Cascading Style Sheets (CSS) is a language of code for describing the presentation of structured content on the World Wide Web. CSS enables developers and designers alike to give websites and web documents an aesthetically pleasing look and feel, and to control the layout of webpages. It was first released to the public in 1996.
CSS is written using a syntax that includes various rules, selectors, and declarations. Rules consist of selectors that identify the type of elements to be affected, along with one or more declaration blocks that hold all the relevant formatting information to be applied. The declarations within a declaration block are separated by semicolons and are made up of property and value pairs.
CSS allows for the separation of page-level markup (HTML) from design and presentation elements, such as colors, font, and layout. By decoupling style and structure, more emphasis can be placed on the development of the information relayed rather than the design of the page.

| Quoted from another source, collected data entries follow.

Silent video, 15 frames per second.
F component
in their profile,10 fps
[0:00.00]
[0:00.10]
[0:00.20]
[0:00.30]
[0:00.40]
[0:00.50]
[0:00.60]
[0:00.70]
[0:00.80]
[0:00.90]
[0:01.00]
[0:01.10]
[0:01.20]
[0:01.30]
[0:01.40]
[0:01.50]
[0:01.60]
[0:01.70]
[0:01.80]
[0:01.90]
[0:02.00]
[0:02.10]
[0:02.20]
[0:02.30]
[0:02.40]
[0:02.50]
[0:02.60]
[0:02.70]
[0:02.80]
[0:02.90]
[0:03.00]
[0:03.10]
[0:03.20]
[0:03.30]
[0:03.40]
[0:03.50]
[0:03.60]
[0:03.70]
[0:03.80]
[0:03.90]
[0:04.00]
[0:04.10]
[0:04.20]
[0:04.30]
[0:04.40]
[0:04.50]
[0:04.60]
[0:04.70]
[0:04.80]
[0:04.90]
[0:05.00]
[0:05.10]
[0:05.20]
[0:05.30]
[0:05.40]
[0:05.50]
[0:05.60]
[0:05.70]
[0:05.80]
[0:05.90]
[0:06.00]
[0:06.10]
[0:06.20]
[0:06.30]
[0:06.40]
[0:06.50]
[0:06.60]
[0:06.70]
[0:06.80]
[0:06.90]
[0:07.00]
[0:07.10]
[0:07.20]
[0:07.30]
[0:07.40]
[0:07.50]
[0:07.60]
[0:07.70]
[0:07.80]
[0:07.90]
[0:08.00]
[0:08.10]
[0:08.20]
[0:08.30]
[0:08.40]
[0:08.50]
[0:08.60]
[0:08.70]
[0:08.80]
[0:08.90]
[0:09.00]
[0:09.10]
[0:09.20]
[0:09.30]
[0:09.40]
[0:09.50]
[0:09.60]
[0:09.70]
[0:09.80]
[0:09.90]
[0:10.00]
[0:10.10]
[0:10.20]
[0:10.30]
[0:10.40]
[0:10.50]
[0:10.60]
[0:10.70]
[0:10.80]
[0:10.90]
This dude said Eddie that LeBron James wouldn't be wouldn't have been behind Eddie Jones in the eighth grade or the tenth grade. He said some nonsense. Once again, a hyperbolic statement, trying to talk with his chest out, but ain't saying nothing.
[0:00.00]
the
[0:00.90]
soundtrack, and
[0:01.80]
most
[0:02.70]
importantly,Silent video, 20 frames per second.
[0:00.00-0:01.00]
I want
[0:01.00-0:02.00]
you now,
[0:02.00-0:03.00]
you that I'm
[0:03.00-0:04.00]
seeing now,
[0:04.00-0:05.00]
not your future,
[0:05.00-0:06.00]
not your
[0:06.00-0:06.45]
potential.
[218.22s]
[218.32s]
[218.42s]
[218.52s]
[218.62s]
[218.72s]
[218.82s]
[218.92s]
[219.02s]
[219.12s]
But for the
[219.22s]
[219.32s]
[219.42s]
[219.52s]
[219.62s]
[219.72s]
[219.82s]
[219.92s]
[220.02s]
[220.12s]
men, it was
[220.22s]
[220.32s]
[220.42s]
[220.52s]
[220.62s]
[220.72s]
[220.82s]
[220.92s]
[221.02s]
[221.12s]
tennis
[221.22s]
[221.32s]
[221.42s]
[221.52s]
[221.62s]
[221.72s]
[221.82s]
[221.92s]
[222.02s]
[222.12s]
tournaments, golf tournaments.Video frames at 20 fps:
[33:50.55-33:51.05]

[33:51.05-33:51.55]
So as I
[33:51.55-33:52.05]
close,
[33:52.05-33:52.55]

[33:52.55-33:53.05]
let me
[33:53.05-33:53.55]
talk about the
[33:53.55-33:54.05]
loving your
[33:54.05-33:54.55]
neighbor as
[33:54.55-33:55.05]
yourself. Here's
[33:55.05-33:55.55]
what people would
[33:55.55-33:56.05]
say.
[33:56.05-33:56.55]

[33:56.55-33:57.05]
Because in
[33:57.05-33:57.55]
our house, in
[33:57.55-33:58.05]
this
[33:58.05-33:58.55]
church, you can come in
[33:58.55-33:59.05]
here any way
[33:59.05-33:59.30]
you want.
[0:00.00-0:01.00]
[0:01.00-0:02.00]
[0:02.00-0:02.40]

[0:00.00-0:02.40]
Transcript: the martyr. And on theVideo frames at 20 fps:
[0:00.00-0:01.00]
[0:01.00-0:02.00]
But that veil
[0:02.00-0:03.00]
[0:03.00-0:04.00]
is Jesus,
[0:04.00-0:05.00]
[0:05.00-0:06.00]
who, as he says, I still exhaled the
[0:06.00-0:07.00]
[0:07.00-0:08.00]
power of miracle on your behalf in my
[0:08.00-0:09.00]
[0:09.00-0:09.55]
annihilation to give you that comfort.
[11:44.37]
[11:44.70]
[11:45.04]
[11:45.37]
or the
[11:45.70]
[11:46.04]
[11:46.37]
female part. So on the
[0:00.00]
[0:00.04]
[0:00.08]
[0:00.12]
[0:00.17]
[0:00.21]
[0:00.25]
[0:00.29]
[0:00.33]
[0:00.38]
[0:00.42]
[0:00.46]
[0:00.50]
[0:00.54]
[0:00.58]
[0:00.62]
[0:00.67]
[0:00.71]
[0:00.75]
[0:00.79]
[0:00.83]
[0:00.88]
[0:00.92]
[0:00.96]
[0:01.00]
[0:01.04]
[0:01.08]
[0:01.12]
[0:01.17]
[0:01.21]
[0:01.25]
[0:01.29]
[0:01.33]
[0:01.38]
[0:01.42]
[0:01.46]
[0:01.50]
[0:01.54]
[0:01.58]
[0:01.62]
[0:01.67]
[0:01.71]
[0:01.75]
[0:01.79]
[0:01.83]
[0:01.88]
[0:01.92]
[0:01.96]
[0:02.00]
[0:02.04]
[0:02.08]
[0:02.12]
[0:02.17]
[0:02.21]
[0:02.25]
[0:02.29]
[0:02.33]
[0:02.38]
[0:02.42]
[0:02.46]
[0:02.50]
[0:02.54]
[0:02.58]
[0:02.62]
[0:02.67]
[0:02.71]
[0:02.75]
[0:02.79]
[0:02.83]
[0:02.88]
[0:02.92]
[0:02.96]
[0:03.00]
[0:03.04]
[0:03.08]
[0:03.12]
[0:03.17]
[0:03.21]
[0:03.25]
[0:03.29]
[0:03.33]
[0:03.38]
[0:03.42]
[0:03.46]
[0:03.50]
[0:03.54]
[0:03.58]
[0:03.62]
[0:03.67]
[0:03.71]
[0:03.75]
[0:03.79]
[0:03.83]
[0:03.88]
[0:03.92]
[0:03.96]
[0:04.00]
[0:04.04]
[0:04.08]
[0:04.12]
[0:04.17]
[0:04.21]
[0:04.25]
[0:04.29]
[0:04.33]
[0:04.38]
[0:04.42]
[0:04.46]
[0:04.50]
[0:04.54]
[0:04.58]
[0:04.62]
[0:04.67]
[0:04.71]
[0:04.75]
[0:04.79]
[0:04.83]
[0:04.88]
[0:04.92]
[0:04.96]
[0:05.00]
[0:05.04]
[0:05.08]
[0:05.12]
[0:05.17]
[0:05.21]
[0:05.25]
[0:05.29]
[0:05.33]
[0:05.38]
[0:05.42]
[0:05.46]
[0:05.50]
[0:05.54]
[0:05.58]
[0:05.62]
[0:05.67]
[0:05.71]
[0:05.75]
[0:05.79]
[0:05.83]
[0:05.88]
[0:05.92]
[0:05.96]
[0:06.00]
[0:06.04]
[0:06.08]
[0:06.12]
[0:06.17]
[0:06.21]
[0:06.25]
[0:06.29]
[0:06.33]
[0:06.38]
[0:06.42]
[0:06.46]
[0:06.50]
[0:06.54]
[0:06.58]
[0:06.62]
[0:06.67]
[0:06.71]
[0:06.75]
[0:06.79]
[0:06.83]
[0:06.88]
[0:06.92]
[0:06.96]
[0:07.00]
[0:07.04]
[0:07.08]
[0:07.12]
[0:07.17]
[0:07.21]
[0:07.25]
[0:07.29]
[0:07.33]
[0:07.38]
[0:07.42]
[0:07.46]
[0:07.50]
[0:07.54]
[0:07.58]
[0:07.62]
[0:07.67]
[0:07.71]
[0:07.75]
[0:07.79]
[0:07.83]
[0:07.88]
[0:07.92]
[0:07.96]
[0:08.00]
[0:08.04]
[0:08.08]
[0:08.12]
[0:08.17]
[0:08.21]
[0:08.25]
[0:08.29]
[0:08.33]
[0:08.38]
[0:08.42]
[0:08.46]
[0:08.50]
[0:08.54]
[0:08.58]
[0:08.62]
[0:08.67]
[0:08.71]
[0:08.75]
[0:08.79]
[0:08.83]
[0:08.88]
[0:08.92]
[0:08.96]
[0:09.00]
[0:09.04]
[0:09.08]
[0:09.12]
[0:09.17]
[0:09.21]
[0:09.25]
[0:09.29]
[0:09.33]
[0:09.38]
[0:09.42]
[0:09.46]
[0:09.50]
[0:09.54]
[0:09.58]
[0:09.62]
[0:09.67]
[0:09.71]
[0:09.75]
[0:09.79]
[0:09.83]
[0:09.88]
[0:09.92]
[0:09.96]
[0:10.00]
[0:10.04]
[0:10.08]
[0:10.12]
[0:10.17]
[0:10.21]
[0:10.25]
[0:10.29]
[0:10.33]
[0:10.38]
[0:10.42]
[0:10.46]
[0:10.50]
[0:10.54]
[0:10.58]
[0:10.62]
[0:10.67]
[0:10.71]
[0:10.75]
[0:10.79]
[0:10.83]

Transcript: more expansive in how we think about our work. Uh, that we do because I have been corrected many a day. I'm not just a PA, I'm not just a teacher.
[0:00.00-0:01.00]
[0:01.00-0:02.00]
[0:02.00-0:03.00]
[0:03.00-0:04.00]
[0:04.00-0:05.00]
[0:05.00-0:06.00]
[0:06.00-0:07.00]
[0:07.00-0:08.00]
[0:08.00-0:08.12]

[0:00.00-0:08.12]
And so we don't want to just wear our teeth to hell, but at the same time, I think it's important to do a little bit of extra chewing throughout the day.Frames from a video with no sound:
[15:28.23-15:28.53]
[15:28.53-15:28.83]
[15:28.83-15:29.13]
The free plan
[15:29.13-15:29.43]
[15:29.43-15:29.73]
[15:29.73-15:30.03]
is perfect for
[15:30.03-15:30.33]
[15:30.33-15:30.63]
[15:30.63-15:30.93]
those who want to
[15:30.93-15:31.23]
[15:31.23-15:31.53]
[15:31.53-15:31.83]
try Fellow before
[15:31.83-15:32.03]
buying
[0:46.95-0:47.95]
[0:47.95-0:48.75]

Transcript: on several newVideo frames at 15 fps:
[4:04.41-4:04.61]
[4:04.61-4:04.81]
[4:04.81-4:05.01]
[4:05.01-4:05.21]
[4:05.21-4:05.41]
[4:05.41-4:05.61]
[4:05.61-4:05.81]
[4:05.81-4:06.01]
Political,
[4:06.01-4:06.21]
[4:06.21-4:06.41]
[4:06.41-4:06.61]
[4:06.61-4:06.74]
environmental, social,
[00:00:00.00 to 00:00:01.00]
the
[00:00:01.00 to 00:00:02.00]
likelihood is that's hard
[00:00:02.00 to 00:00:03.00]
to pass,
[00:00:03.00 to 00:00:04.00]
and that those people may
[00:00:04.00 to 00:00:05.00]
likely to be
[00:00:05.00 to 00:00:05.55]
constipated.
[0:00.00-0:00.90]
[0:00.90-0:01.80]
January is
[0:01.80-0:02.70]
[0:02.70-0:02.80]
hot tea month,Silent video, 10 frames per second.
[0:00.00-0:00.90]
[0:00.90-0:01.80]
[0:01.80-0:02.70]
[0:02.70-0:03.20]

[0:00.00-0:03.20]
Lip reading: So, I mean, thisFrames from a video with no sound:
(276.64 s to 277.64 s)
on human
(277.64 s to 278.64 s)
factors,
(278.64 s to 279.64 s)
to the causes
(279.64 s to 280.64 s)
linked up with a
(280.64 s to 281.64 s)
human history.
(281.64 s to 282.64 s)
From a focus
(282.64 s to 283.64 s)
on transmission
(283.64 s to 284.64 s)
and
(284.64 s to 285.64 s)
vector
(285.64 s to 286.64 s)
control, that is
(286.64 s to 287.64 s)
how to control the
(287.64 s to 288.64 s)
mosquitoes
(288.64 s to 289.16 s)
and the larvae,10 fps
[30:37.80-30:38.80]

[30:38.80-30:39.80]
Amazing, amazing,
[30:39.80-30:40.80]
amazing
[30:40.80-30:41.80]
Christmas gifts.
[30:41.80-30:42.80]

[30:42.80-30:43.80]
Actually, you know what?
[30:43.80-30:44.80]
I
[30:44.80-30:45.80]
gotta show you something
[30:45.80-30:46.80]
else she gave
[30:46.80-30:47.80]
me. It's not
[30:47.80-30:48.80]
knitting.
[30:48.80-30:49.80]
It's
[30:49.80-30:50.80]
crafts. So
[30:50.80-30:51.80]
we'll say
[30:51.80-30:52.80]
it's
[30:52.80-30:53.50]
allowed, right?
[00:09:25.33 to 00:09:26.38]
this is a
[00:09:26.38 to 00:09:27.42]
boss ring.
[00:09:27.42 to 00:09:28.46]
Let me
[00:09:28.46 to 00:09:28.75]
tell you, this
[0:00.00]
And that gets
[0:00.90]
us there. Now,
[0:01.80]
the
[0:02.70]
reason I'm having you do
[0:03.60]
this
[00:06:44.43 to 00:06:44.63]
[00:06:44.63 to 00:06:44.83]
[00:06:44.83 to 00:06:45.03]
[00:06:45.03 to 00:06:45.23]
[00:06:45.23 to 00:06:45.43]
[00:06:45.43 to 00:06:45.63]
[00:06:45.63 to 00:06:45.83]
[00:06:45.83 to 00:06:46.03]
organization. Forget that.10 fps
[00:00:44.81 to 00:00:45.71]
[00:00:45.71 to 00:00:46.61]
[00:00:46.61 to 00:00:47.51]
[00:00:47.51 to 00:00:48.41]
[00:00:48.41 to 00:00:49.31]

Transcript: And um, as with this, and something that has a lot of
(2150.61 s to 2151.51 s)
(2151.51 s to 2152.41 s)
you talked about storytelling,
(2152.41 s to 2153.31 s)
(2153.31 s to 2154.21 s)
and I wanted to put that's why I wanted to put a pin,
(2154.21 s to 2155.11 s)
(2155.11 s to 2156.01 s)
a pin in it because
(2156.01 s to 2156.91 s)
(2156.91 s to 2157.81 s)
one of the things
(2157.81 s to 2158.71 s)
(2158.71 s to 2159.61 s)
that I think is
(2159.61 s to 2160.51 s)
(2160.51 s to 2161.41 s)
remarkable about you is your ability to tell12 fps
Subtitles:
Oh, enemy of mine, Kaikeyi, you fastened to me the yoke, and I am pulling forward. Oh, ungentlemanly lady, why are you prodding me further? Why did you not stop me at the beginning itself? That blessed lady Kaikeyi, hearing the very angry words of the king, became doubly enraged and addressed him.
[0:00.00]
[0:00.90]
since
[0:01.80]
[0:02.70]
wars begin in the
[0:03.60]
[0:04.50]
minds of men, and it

Being an open, standard language, CSS allows for the reuse of stylesheets across multiple websites and platforms. This helps to both reduce the amount of code that needs to be written (leading to faster loading times) as well as creating a more uniform look and feel across different sites. Furthermore, modern CSS can also be used to control the behavior of dynamic content to further enrich the user experience.
Given its importance to the modern web, CSS is widely supported by all major web browsers so that authors can easily create documents consistent on any device. With the emergence of new CSS-based devices such as e-readers, CSS has become even more vital to web developers.